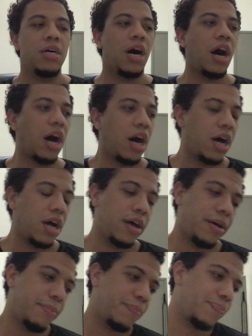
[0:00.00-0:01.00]

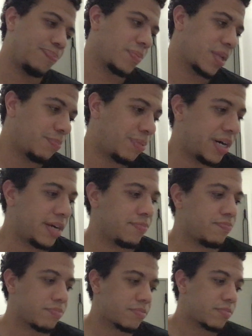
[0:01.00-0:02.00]
Um,
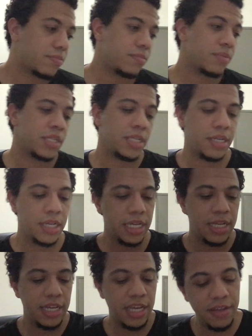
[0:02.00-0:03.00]
but
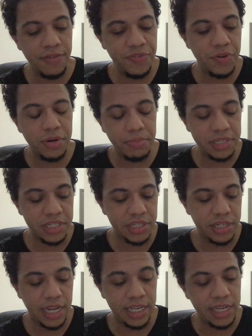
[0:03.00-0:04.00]
if you're in a
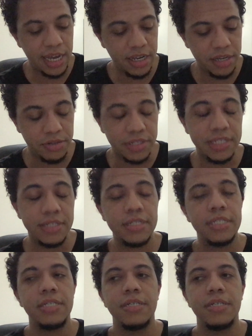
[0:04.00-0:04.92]
position that you got ghosted,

----------------

**What to work on:** Your task is to retype the listing exactly, without its pictures.

**Solution below:**
[0:00.00-0:01.00]

[0:01.00-0:02.00]
Um,
[0:02.00-0:03.00]
but
[0:03.00-0:04.00]
if you're in a
[0:04.00-0:04.92]
position that you got ghosted,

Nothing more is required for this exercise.